TASK PROMPT | The entries below are to be reproduced in full, exactly as written.

RECORDS FOR THE EXERCISE |
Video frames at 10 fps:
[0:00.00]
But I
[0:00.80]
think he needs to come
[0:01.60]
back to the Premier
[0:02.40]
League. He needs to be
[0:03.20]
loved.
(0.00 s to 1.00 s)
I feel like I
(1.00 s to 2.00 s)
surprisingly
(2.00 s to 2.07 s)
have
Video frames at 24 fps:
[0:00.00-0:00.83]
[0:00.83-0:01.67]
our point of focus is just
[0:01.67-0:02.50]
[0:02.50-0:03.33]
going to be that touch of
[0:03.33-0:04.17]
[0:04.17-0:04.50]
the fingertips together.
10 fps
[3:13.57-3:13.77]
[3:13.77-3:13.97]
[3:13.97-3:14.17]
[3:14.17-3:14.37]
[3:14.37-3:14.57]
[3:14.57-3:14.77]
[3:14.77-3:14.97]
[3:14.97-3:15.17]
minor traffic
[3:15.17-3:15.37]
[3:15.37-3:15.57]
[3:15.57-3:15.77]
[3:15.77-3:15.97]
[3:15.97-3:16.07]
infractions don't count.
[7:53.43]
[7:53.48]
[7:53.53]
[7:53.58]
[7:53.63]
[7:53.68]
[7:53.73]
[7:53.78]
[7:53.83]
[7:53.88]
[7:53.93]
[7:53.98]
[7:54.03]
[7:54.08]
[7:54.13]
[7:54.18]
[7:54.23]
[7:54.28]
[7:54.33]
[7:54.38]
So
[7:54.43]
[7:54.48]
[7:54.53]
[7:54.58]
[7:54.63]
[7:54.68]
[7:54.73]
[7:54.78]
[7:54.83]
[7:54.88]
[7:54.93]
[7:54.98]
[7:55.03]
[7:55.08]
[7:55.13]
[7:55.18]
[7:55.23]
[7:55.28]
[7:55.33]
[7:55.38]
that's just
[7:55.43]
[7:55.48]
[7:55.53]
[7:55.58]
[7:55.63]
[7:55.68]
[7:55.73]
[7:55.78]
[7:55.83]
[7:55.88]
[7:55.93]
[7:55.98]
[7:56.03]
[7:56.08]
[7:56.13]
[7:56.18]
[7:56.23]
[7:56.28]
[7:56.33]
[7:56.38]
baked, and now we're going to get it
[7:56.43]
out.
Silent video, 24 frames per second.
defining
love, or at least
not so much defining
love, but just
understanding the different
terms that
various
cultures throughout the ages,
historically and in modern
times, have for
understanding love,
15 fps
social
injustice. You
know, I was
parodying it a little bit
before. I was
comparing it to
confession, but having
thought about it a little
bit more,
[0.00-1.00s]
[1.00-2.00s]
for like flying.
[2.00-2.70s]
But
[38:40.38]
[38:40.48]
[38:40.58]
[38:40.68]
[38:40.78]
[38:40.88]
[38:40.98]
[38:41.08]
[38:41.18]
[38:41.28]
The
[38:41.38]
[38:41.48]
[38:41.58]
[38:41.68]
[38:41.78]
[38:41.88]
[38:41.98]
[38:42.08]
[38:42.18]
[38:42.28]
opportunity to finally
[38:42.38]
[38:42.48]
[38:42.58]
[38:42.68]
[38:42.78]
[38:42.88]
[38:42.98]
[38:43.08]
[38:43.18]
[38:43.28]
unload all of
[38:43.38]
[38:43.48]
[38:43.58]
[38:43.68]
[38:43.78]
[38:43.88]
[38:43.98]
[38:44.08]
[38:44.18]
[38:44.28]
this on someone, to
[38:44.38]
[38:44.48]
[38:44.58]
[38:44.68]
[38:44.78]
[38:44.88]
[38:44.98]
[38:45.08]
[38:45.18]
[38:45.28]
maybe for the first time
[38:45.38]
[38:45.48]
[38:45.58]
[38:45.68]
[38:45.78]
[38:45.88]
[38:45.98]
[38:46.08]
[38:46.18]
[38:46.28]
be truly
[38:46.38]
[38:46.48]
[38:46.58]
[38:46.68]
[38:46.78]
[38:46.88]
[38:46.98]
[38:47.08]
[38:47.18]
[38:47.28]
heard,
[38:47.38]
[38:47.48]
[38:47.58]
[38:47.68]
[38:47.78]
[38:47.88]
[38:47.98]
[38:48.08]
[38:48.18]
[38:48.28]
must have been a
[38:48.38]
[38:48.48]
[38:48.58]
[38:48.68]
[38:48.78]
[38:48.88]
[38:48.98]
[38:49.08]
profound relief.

RESULT OF THE EXERCISE |
Video frames at 10 fps:
[0:00.00]
But I
[0:00.80]
think he needs to come
[0:01.60]
back to the Premier
[0:02.40]
League. He needs to be
[0:03.20]
loved.
(0.00 s to 1.00 s)
I feel like I
(1.00 s to 2.00 s)
surprisingly
(2.00 s to 2.07 s)
have
Video frames at 24 fps:
[0:00.00-0:00.83]
[0:00.83-0:01.67]
our point of focus is just
[0:01.67-0:02.50]
[0:02.50-0:03.33]
going to be that touch of
[0:03.33-0:04.17]
[0:04.17-0:04.50]
the fingertips together.
10 fps
[3:13.57-3:13.77]
[3:13.77-3:13.97]
[3:13.97-3:14.17]
[3:14.17-3:14.37]
[3:14.37-3:14.57]
[3:14.57-3:14.77]
[3:14.77-3:14.97]
[3:14.97-3:15.17]
minor traffic
[3:15.17-3:15.37]
[3:15.37-3:15.57]
[3:15.57-3:15.77]
[3:15.77-3:15.97]
[3:15.97-3:16.07]
infractions don't count.
[7:53.43]
[7:53.48]
[7:53.53]
[7:53.58]
[7:53.63]
[7:53.68]
[7:53.73]
[7:53.78]
[7:53.83]
[7:53.88]
[7:53.93]
[7:53.98]
[7:54.03]
[7:54.08]
[7:54.13]
[7:54.18]
[7:54.23]
[7:54.28]
[7:54.33]
[7:54.38]
So
[7:54.43]
[7:54.48]
[7:54.53]
[7:54.58]
[7:54.63]
[7:54.68]
[7:54.73]
[7:54.78]
[7:54.83]
[7:54.88]
[7:54.93]
[7:54.98]
[7:55.03]
[7:55.08]
[7:55.13]
[7:55.18]
[7:55.23]
[7:55.28]
[7:55.33]
[7:55.38]
that's just
[7:55.43]
[7:55.48]
[7:55.53]
[7:55.58]
[7:55.63]
[7:55.68]
[7:55.73]
[7:55.78]
[7:55.83]
[7:55.88]
[7:55.93]
[7:55.98]
[7:56.03]
[7:56.08]
[7:56.13]
[7:56.18]
[7:56.23]
[7:56.28]
[7:56.33]
[7:56.38]
baked, and now we're going to get it
[7:56.43]
out.
Silent video, 24 frames per second.
defining
love, or at least
not so much defining
love, but just
understanding the different
terms that
various
cultures throughout the ages,
historically and in modern
times, have for
understanding love,
15 fps
social
injustice. You
know, I was
parodying it a little bit
before. I was
comparing it to
confession, but having
thought about it a little
bit more,
[0.00-1.00s]
[1.00-2.00s]
for like flying.
[2.00-2.70s]
But
[38:40.38]
[38:40.48]
[38:40.58]
[38:40.68]
[38:40.78]
[38:40.88]
[38:40.98]
[38:41.08]
[38:41.18]
[38:41.28]
The
[38:41.38]
[38:41.48]
[38:41.58]
[38:41.68]
[38:41.78]
[38:41.88]
[38:41.98]
[38:42.08]
[38:42.18]
[38:42.28]
opportunity to finally
[38:42.38]
[38:42.48]
[38:42.58]
[38:42.68]
[38:42.78]
[38:42.88]
[38:42.98]
[38:43.08]
[38:43.18]
[38:43.28]
unload all of
[38:43.38]
[38:43.48]
[38:43.58]
[38:43.68]
[38:43.78]
[38:43.88]
[38:43.98]
[38:44.08]
[38:44.18]
[38:44.28]
this on someone, to
[38:44.38]
[38:44.48]
[38:44.58]
[38:44.68]
[38:44.78]
[38:44.88]
[38:44.98]
[38:45.08]
[38:45.18]
[38:45.28]
maybe for the first time
[38:45.38]
[38:45.48]
[38:45.58]
[38:45.68]
[38:45.78]
[38:45.88]
[38:45.98]
[38:46.08]
[38:46.18]
[38:46.28]
be truly
[38:46.38]
[38:46.48]
[38:46.58]
[38:46.68]
[38:46.78]
[38:46.88]
[38:46.98]
[38:47.08]
[38:47.18]
[38:47.28]
heard,
[38:47.38]
[38:47.48]
[38:47.58]
[38:47.68]
[38:47.78]
[38:47.88]
[38:47.98]
[38:48.08]
[38:48.18]
[38:48.28]
must have been a
[38:48.38]
[38:48.48]
[38:48.58]
[38:48.68]
[38:48.78]
[38:48.88]
[38:48.98]
[38:49.08]
profound relief.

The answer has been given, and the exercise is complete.